Input:
%%

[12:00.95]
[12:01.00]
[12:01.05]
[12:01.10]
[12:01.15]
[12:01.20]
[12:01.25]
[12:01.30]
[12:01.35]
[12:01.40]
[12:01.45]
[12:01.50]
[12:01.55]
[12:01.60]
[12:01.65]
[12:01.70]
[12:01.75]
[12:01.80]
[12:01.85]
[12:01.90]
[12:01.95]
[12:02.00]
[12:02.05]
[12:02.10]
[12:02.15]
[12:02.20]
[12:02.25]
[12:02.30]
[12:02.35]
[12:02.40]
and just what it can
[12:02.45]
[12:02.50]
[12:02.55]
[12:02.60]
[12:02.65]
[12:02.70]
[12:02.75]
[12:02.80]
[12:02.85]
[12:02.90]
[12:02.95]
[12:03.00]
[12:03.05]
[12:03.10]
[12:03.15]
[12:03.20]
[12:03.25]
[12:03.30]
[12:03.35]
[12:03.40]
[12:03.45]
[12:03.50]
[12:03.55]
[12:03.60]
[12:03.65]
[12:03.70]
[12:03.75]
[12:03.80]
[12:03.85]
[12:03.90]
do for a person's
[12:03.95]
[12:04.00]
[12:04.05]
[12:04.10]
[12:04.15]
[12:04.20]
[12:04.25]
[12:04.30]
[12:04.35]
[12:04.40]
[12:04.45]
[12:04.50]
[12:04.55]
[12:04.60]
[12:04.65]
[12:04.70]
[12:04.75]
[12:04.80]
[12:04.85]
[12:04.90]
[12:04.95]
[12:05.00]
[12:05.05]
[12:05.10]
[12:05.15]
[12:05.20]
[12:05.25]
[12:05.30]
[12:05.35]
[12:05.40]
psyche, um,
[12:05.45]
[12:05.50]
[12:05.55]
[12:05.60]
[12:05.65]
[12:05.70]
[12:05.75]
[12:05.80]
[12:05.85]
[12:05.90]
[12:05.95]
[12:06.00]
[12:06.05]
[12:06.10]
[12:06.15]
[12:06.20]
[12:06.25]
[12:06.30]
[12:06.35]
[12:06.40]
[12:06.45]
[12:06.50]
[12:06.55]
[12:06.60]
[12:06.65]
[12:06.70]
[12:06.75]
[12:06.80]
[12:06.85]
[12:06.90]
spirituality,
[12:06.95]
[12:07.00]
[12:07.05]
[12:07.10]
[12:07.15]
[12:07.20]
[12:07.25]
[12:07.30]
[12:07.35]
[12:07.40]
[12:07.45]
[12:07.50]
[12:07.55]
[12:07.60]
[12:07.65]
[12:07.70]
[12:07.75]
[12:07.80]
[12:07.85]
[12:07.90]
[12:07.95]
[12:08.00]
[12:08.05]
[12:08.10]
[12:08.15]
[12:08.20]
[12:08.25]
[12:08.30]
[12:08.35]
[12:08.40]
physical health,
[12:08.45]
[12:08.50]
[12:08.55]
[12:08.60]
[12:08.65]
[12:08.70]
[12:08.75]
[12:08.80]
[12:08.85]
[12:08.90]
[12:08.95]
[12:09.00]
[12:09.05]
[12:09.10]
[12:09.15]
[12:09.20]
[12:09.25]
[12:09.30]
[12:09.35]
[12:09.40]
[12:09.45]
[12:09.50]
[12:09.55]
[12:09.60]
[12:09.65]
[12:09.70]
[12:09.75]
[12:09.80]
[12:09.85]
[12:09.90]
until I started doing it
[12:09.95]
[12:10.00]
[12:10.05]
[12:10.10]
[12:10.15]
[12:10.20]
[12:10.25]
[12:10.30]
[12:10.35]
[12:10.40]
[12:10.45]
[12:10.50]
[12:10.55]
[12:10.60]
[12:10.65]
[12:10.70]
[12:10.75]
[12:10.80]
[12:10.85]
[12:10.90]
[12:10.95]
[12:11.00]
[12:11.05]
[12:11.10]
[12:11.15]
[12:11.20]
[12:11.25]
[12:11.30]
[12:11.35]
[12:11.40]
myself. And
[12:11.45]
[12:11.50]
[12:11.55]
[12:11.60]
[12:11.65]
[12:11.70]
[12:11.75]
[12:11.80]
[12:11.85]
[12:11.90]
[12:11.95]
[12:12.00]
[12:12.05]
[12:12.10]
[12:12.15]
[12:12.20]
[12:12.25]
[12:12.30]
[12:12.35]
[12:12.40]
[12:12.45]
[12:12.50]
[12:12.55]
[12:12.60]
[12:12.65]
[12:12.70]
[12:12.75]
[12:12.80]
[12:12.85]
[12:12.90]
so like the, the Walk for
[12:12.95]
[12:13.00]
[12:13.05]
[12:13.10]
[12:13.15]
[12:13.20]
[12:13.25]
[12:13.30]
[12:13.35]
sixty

%%

The answer must be a word-for-word restatement of the records.

[12:00.95]
[12:01.00]
[12:01.05]
[12:01.10]
[12:01.15]
[12:01.20]
[12:01.25]
[12:01.30]
[12:01.35]
[12:01.40]
[12:01.45]
[12:01.50]
[12:01.55]
[12:01.60]
[12:01.65]
[12:01.70]
[12:01.75]
[12:01.80]
[12:01.85]
[12:01.90]
[12:01.95]
[12:02.00]
[12:02.05]
[12:02.10]
[12:02.15]
[12:02.20]
[12:02.25]
[12:02.30]
[12:02.35]
[12:02.40]
and just what it can
[12:02.45]
[12:02.50]
[12:02.55]
[12:02.60]
[12:02.65]
[12:02.70]
[12:02.75]
[12:02.80]
[12:02.85]
[12:02.90]
[12:02.95]
[12:03.00]
[12:03.05]
[12:03.10]
[12:03.15]
[12:03.20]
[12:03.25]
[12:03.30]
[12:03.35]
[12:03.40]
[12:03.45]
[12:03.50]
[12:03.55]
[12:03.60]
[12:03.65]
[12:03.70]
[12:03.75]
[12:03.80]
[12:03.85]
[12:03.90]
do for a person's
[12:03.95]
[12:04.00]
[12:04.05]
[12:04.10]
[12:04.15]
[12:04.20]
[12:04.25]
[12:04.30]
[12:04.35]
[12:04.40]
[12:04.45]
[12:04.50]
[12:04.55]
[12:04.60]
[12:04.65]
[12:04.70]
[12:04.75]
[12:04.80]
[12:04.85]
[12:04.90]
[12:04.95]
[12:05.00]
[12:05.05]
[12:05.10]
[12:05.15]
[12:05.20]
[12:05.25]
[12:05.30]
[12:05.35]
[12:05.40]
psyche, um,
[12:05.45]
[12:05.50]
[12:05.55]
[12:05.60]
[12:05.65]
[12:05.70]
[12:05.75]
[12:05.80]
[12:05.85]
[12:05.90]
[12:05.95]
[12:06.00]
[12:06.05]
[12:06.10]
[12:06.15]
[12:06.20]
[12:06.25]
[12:06.30]
[12:06.35]
[12:06.40]
[12:06.45]
[12:06.50]
[12:06.55]
[12:06.60]
[12:06.65]
[12:06.70]
[12:06.75]
[12:06.80]
[12:06.85]
[12:06.90]
spirituality,
[12:06.95]
[12:07.00]
[12:07.05]
[12:07.10]
[12:07.15]
[12:07.20]
[12:07.25]
[12:07.30]
[12:07.35]
[12:07.40]
[12:07.45]
[12:07.50]
[12:07.55]
[12:07.60]
[12:07.65]
[12:07.70]
[12:07.75]
[12:07.80]
[12:07.85]
[12:07.90]
[12:07.95]
[12:08.00]
[12:08.05]
[12:08.10]
[12:08.15]
[12:08.20]
[12:08.25]
[12:08.30]
[12:08.35]
[12:08.40]
physical health,
[12:08.45]
[12:08.50]
[12:08.55]
[12:08.60]
[12:08.65]
[12:08.70]
[12:08.75]
[12:08.80]
[12:08.85]
[12:08.90]
[12:08.95]
[12:09.00]
[12:09.05]
[12:09.10]
[12:09.15]
[12:09.20]
[12:09.25]
[12:09.30]
[12:09.35]
[12:09.40]
[12:09.45]
[12:09.50]
[12:09.55]
[12:09.60]
[12:09.65]
[12:09.70]
[12:09.75]
[12:09.80]
[12:09.85]
[12:09.90]
until I started doing it
[12:09.95]
[12:10.00]
[12:10.05]
[12:10.10]
[12:10.15]
[12:10.20]
[12:10.25]
[12:10.30]
[12:10.35]
[12:10.40]
[12:10.45]
[12:10.50]
[12:10.55]
[12:10.60]
[12:10.65]
[12:10.70]
[12:10.75]
[12:10.80]
[12:10.85]
[12:10.90]
[12:10.95]
[12:11.00]
[12:11.05]
[12:11.10]
[12:11.15]
[12:11.20]
[12:11.25]
[12:11.30]
[12:11.35]
[12:11.40]
myself. And
[12:11.45]
[12:11.50]
[12:11.55]
[12:11.60]
[12:11.65]
[12:11.70]
[12:11.75]
[12:11.80]
[12:11.85]
[12:11.90]
[12:11.95]
[12:12.00]
[12:12.05]
[12:12.10]
[12:12.15]
[12:12.20]
[12:12.25]
[12:12.30]
[12:12.35]
[12:12.40]
[12:12.45]
[12:12.50]
[12:12.55]
[12:12.60]
[12:12.65]
[12:12.70]
[12:12.75]
[12:12.80]
[12:12.85]
[12:12.90]
so like the, the Walk for
[12:12.95]
[12:13.00]
[12:13.05]
[12:13.10]
[12:13.15]
[12:13.20]
[12:13.25]
[12:13.30]
[12:13.35]
sixty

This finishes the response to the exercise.